To provide local expert reviews that may be considered more valuable to a searcher, a level of personalization is involved in this process:
Further, some embodiments personalize the selection of experts by identifying those experts whose reviews are similar to those of the user from whom the local search query was received. And, some embodiments calculate an expertise score for each expert, a value which is used to rank reviews about a given business for presentation to a user after a user selects a corresponding local search result.

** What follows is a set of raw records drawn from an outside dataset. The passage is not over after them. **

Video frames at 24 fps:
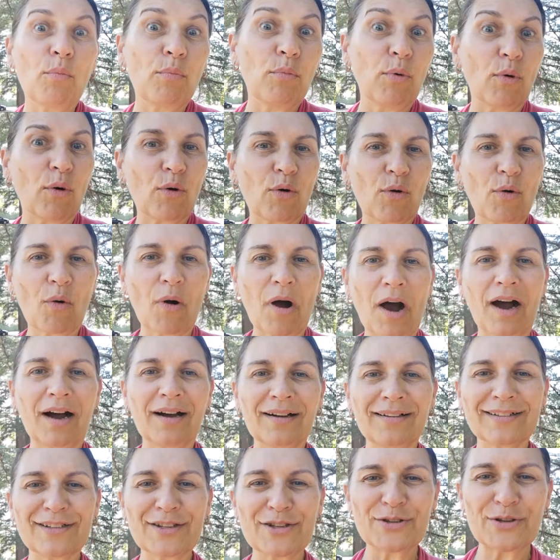
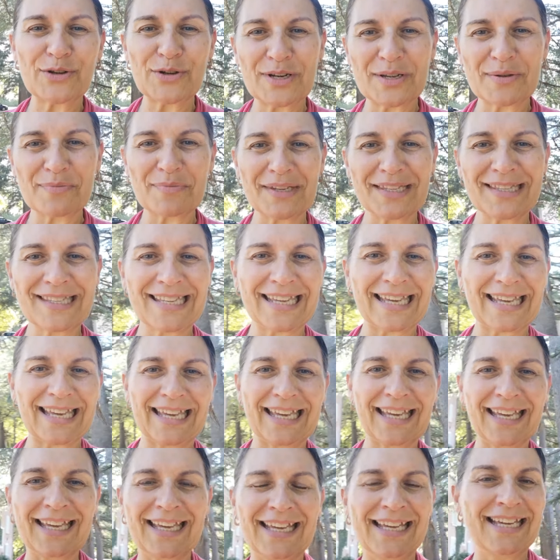pourquoi se
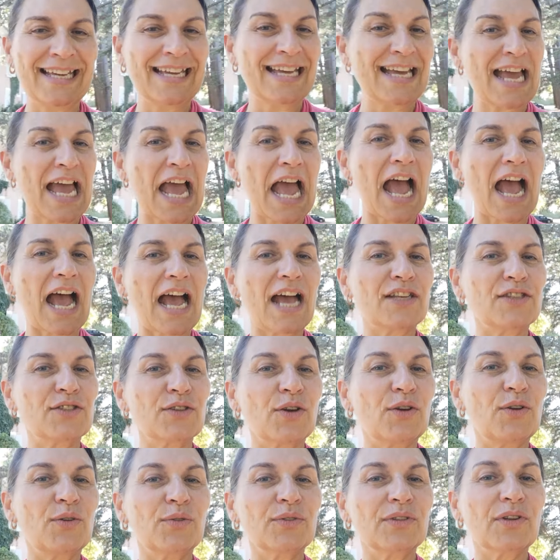limiter à ce
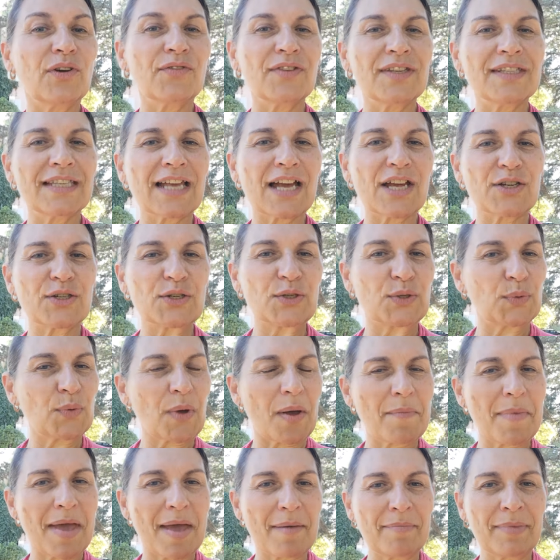que l'on envisage
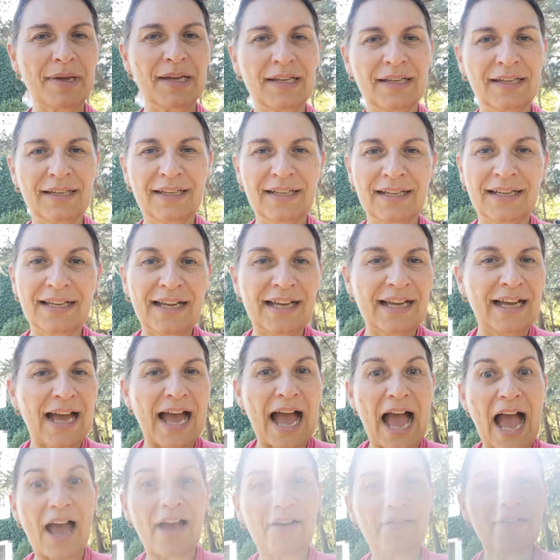soi-même
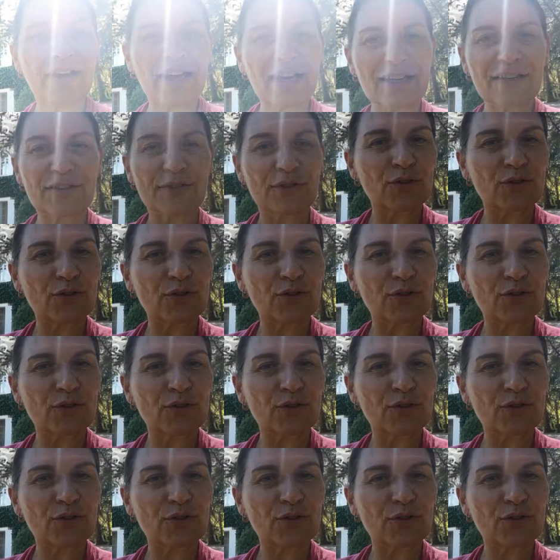avec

This patent’s description provides this summary of the process behind the patent in the described here:
For example, several thousand users may submit to a social networking service or a business directory reviews of various businesses in New York State. Embodiments obtain these reviews from the social networking service, business directory, or both, and filter out those reviews that are likely spam and those reviews that are less than a few words in length to identify a set of substantive user reviews. The remaining reviews are grouped by geographic area and category of the business, forming for instance, a subset of reviews relating to Italian restaurants in New York City. A few users typically submit substantially more reviews in the subset than other users, for instance one user may have submitted 35 different reviews about 35 different Italian restaurants in New York City, while most users may have submitted a single review. Those users with reviews in the area-category subset are ranked according to the number of reviews they have submitted in the subset, and a number (e.g., the top 10) are designated as experts on, for instance, Italian restaurants in New York City. Later, when a user submits a local search query requesting, for example, Italian restaurants near New York City, the same area-category is detected in the query; the corresponding top experts are retrieved from memory; and reviews by those experts are used to rank local search results identifying New York City Italian restaurants, thereby potentially presenting to the user some of the best Italian restaurants in New York City according to local experts.
There is complexity involved in identifying local experts. The patent goes into the variations potentially involved, such as looking at starred ratings or votes some reviews are “helpful.” It’s worth reading the patent in detail to know more.
It is interesting seeing the kinds of things that Google might look at to rank local search results. Looking at reviews from people identified as experts and boosting rankings from those people is interesting.